====== TASK INPUTS
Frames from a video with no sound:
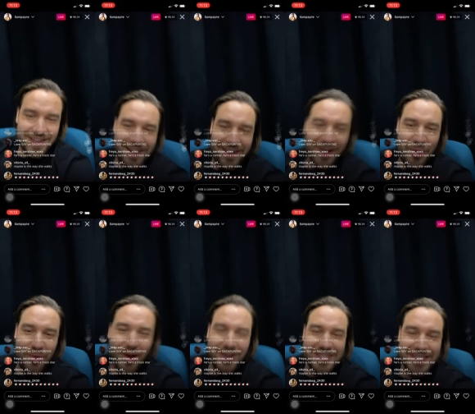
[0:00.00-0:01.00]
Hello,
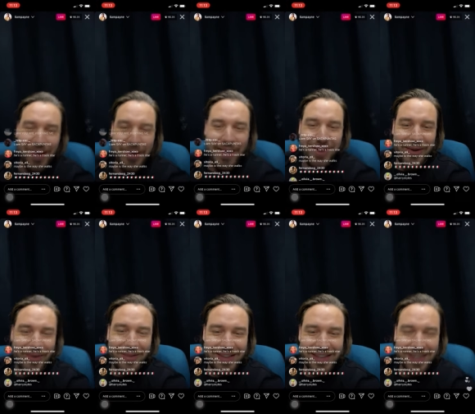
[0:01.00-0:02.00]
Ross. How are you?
============
====== TASK INPUTS
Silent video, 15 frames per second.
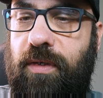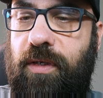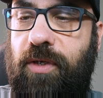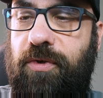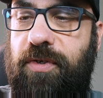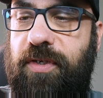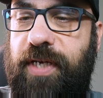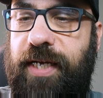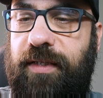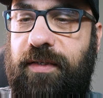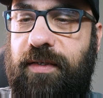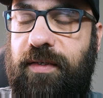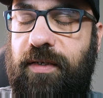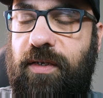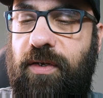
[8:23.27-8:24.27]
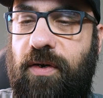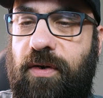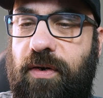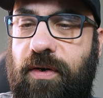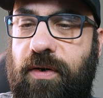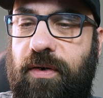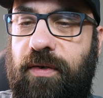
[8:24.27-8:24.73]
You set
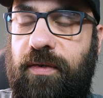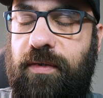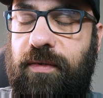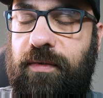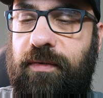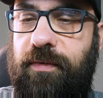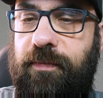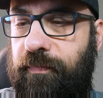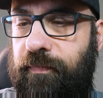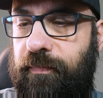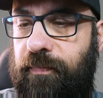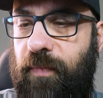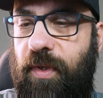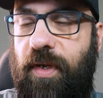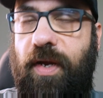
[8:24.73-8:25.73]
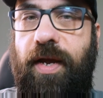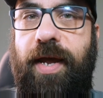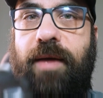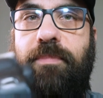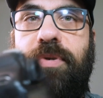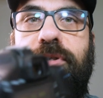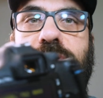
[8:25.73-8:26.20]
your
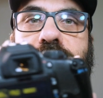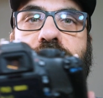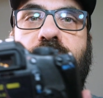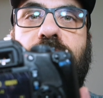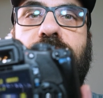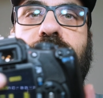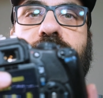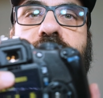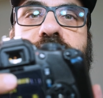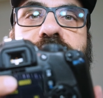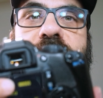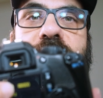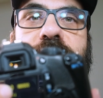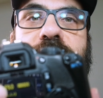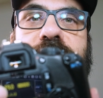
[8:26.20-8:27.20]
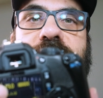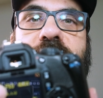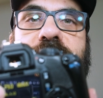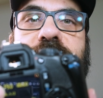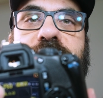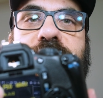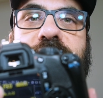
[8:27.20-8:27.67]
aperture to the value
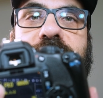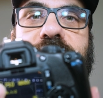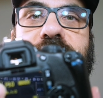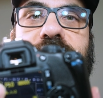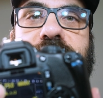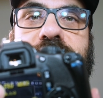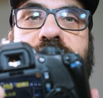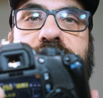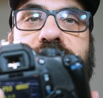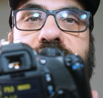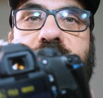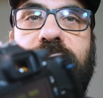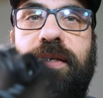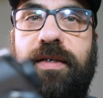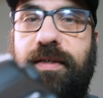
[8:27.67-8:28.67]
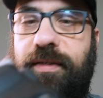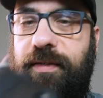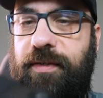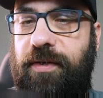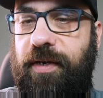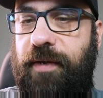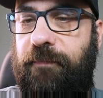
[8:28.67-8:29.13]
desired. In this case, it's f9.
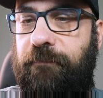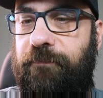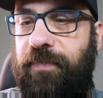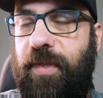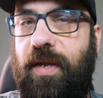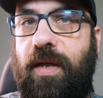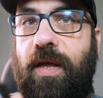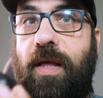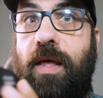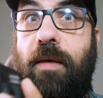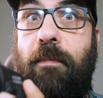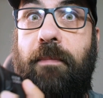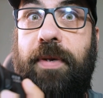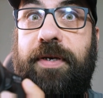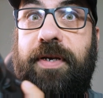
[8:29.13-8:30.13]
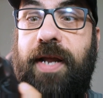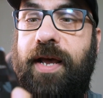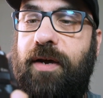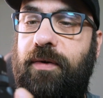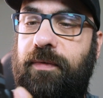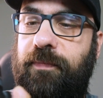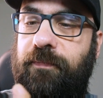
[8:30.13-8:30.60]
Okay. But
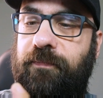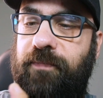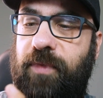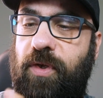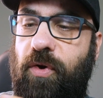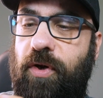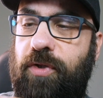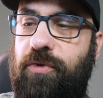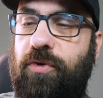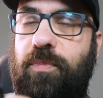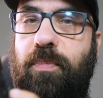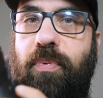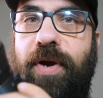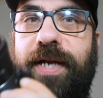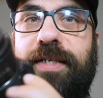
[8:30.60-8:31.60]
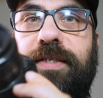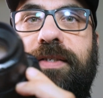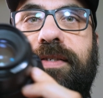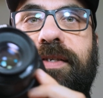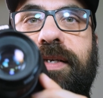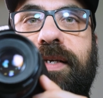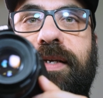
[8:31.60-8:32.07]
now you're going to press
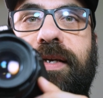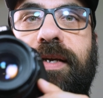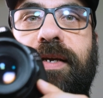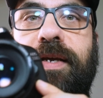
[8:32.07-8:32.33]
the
============
====== TASK INPUTS
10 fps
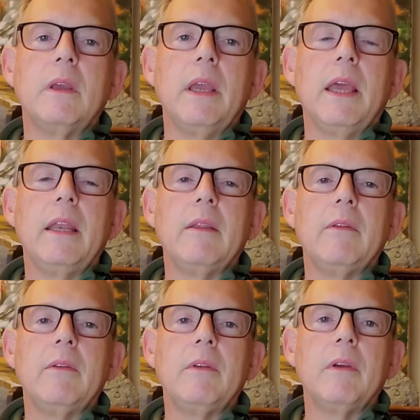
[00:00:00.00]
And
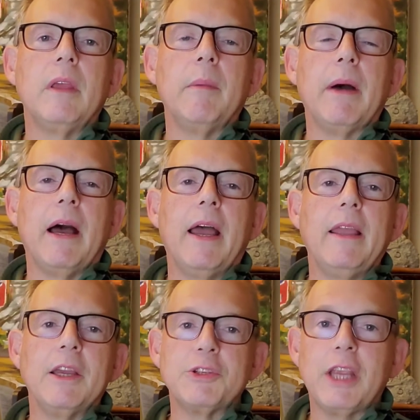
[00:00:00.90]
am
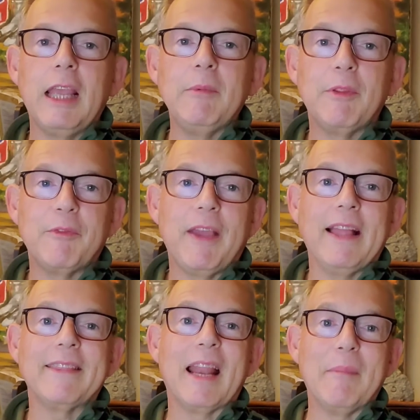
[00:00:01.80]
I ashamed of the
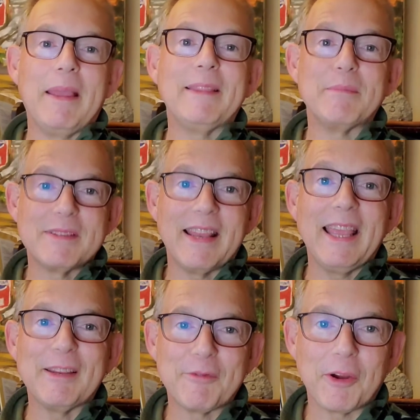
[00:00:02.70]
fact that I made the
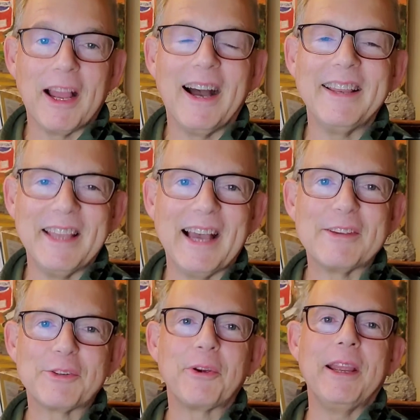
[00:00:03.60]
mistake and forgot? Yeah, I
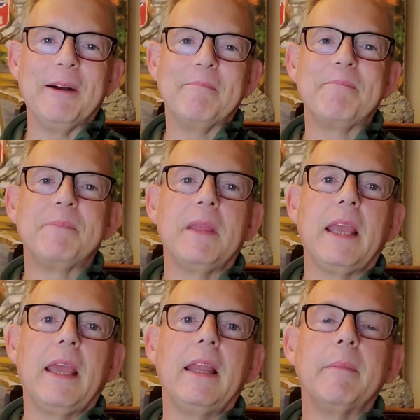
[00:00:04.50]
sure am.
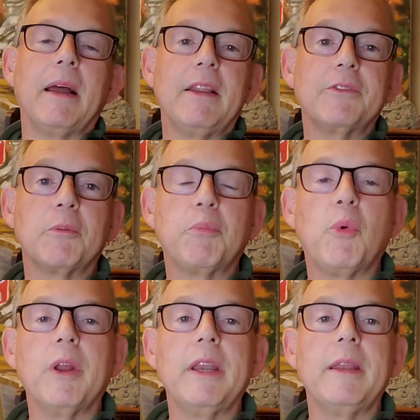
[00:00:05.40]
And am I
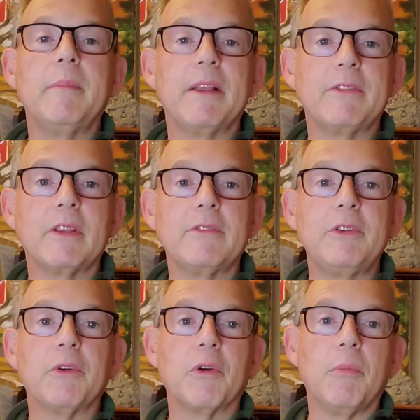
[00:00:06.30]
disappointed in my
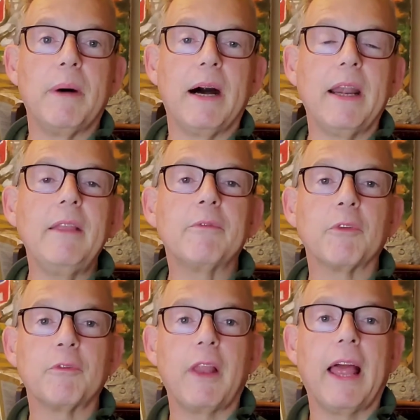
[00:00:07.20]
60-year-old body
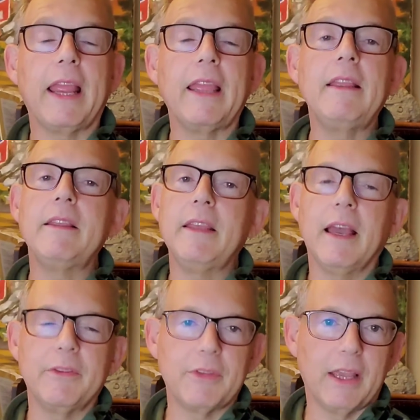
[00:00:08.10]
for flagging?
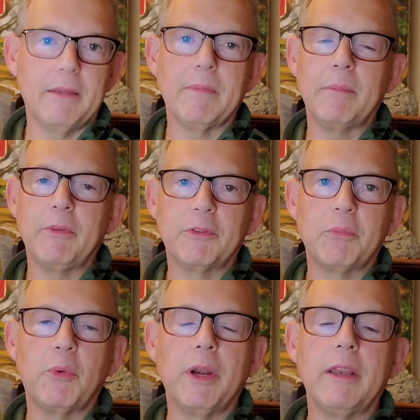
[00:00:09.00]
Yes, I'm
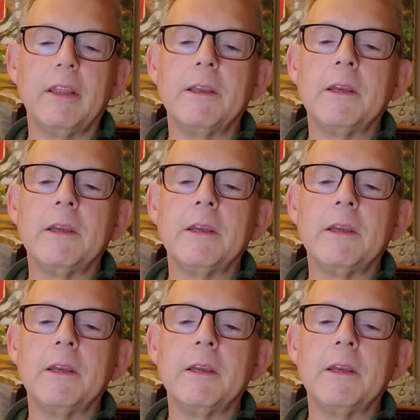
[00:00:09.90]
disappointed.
============
WHAT YOU HAVE TO DO: Could you find every line in the records above that contains the word "video" and copy it?

RESULT OF THE TASK:
Frames from a video with no sound:
Silent video, 15 frames per second.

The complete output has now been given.